- **REQUIREMENT**: Within the listing that follows, reproduce exactly the lines starting at the line with "[0:00.00-0:01.00]" and ending at the line with "[0:09.00-0:10.00]", inclusive, and only those. Pictures are dropped.

- - - - - - -

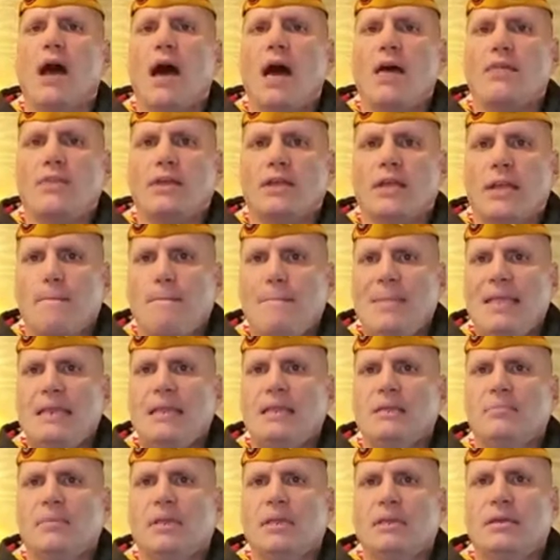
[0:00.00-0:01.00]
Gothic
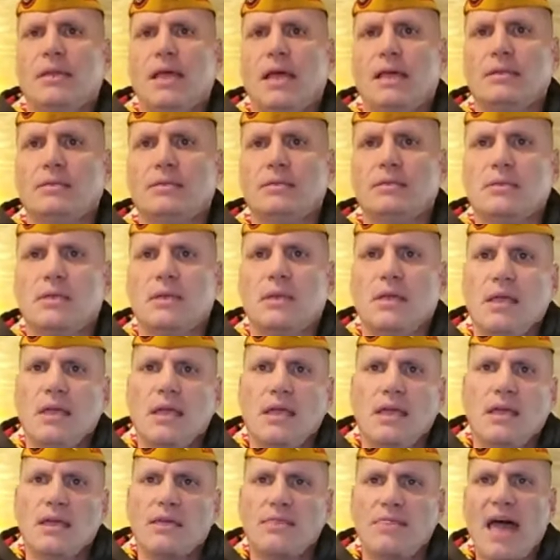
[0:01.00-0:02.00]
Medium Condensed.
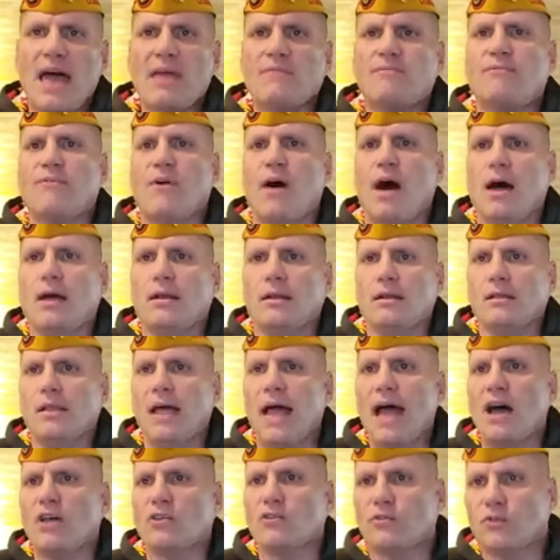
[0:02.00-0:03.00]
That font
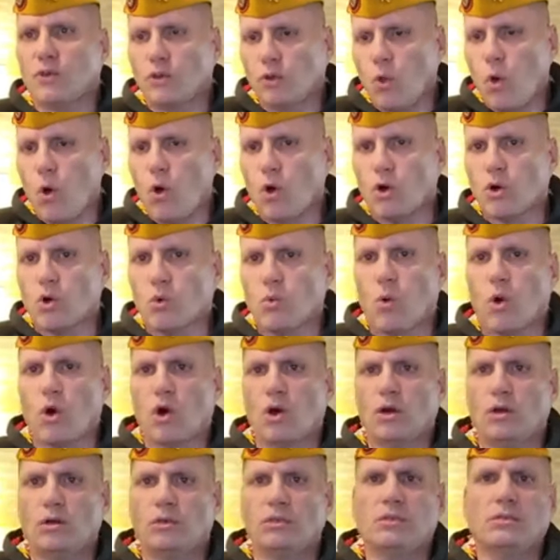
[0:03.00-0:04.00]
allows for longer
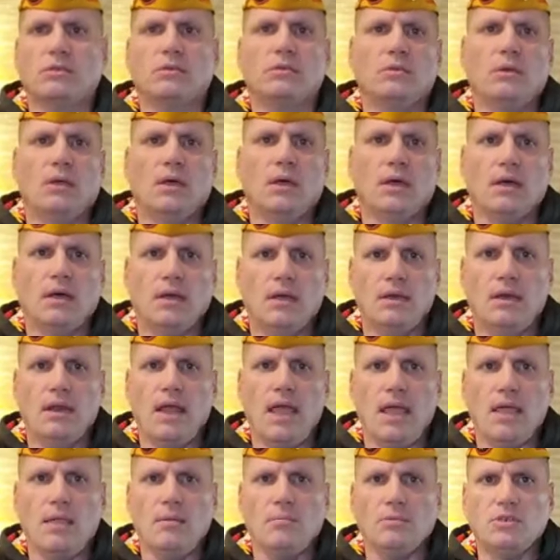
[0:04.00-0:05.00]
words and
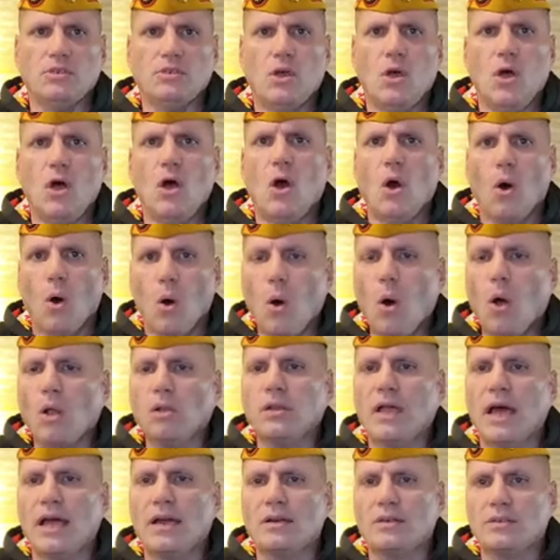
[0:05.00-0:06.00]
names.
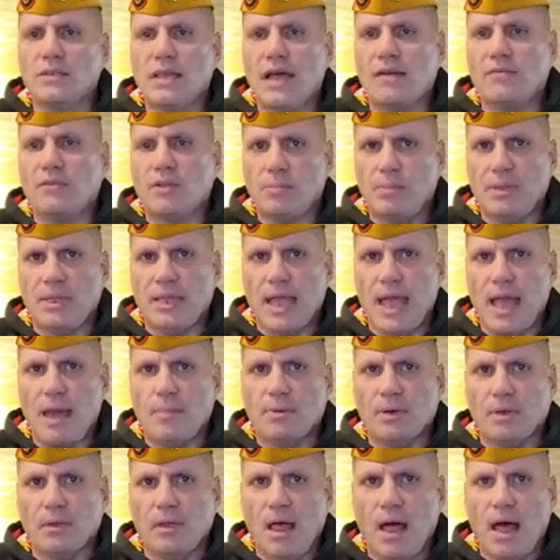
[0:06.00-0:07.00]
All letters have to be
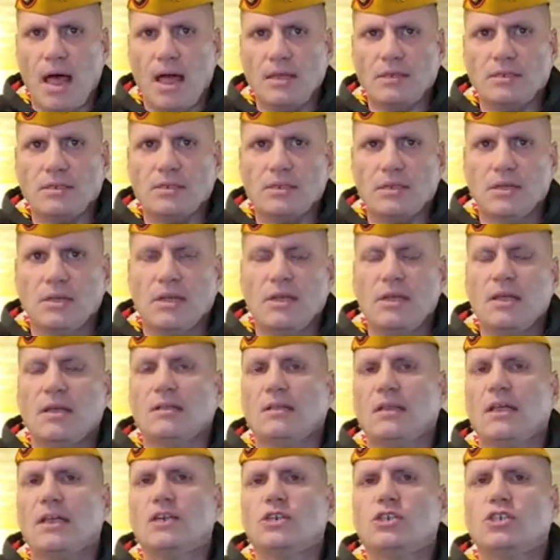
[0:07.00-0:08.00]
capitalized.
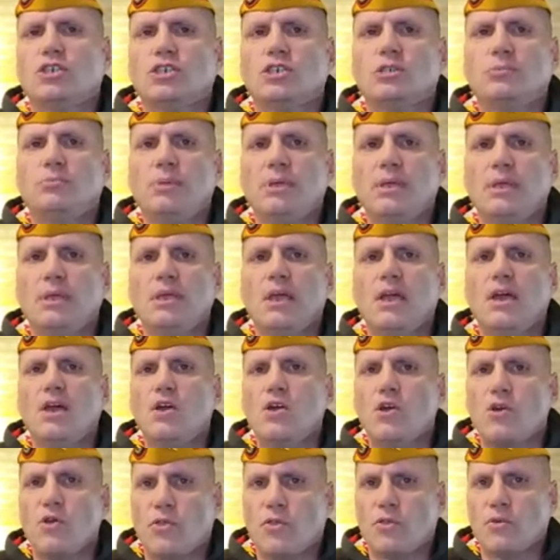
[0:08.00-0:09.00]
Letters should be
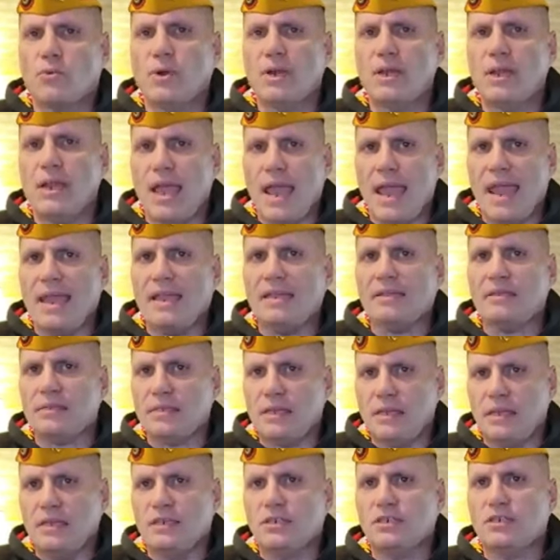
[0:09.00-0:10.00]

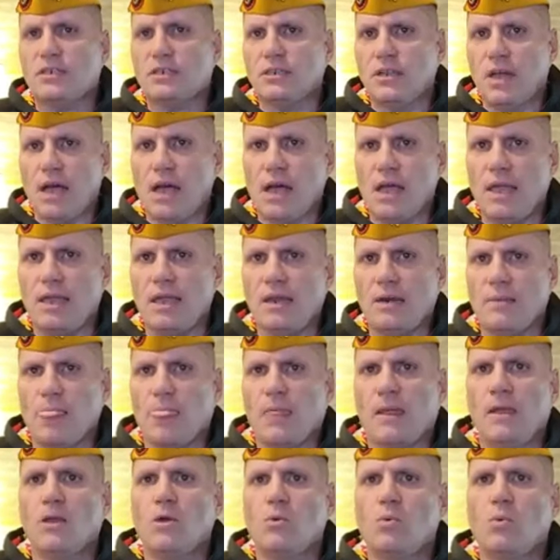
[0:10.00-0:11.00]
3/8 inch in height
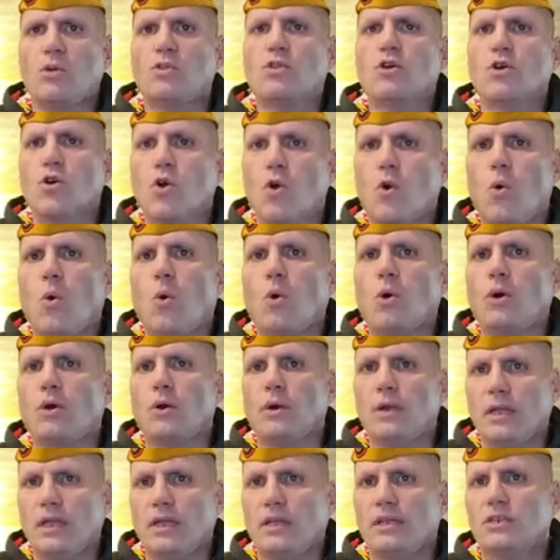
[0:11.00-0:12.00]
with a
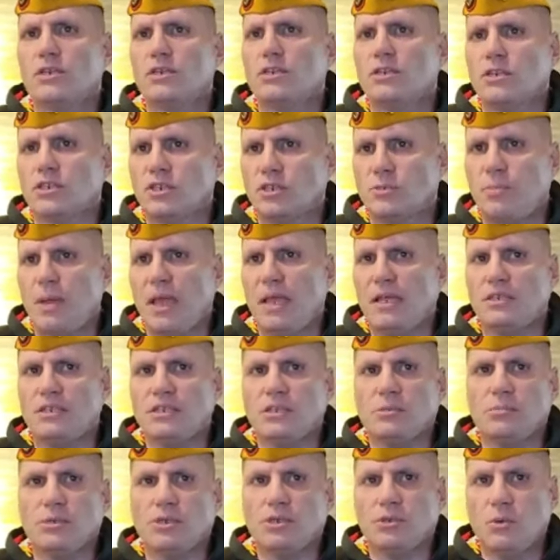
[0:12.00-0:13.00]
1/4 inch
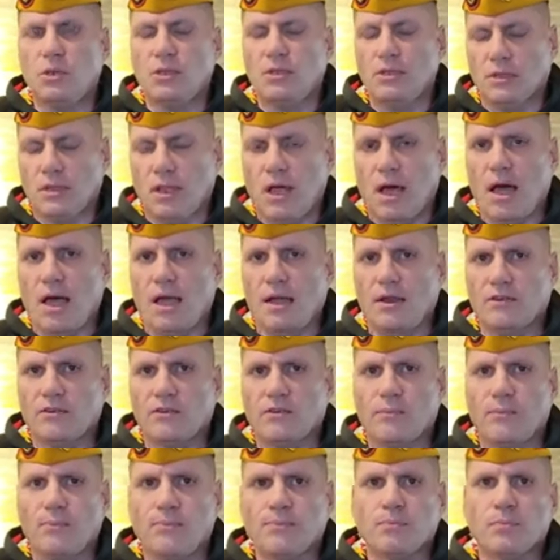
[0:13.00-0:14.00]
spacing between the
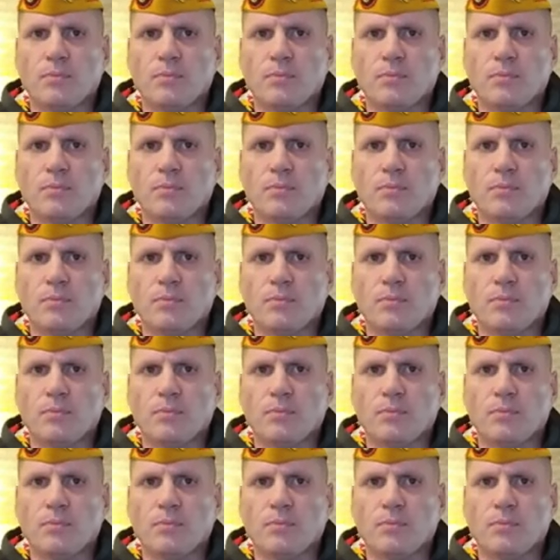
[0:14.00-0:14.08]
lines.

- - - - - - -

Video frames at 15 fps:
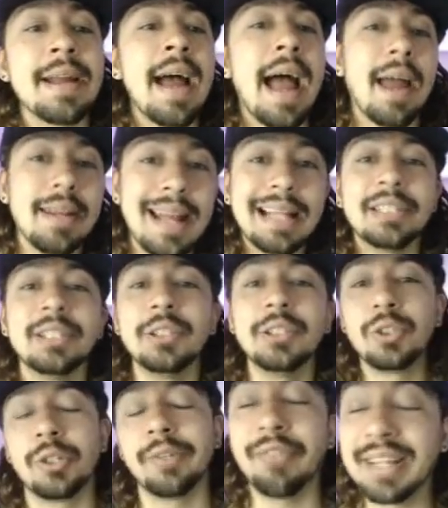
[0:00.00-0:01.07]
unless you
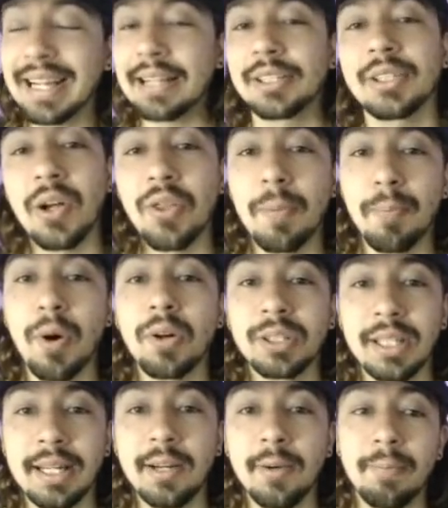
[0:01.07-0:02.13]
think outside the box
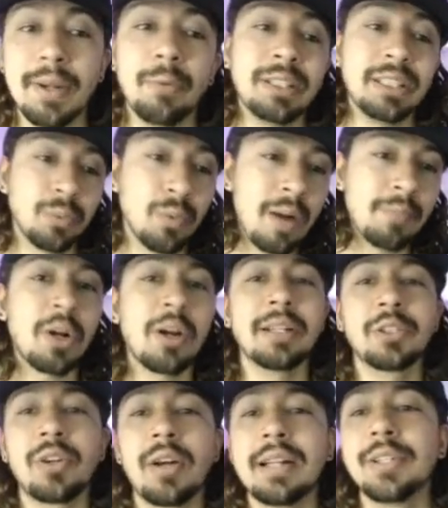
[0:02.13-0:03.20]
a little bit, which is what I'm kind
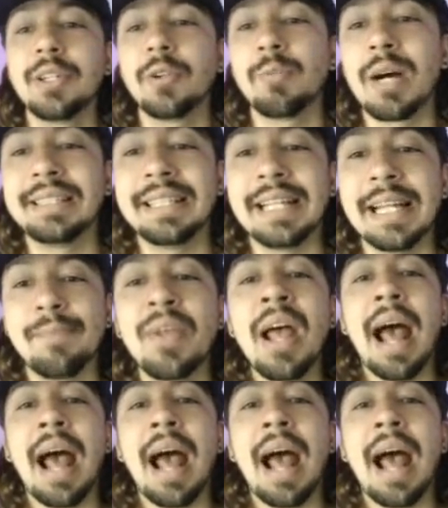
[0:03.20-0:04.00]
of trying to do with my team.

- - - - - - -

- **TASK RESULT**:
[0:00.00-0:01.00]
Gothic
[0:01.00-0:02.00]
Medium Condensed.
[0:02.00-0:03.00]
That font
[0:03.00-0:04.00]
allows for longer
[0:04.00-0:05.00]
words and
[0:05.00-0:06.00]
names.
[0:06.00-0:07.00]
All letters have to be
[0:07.00-0:08.00]
capitalized.
[0:08.00-0:09.00]
Letters should be
[0:09.00-0:10.00]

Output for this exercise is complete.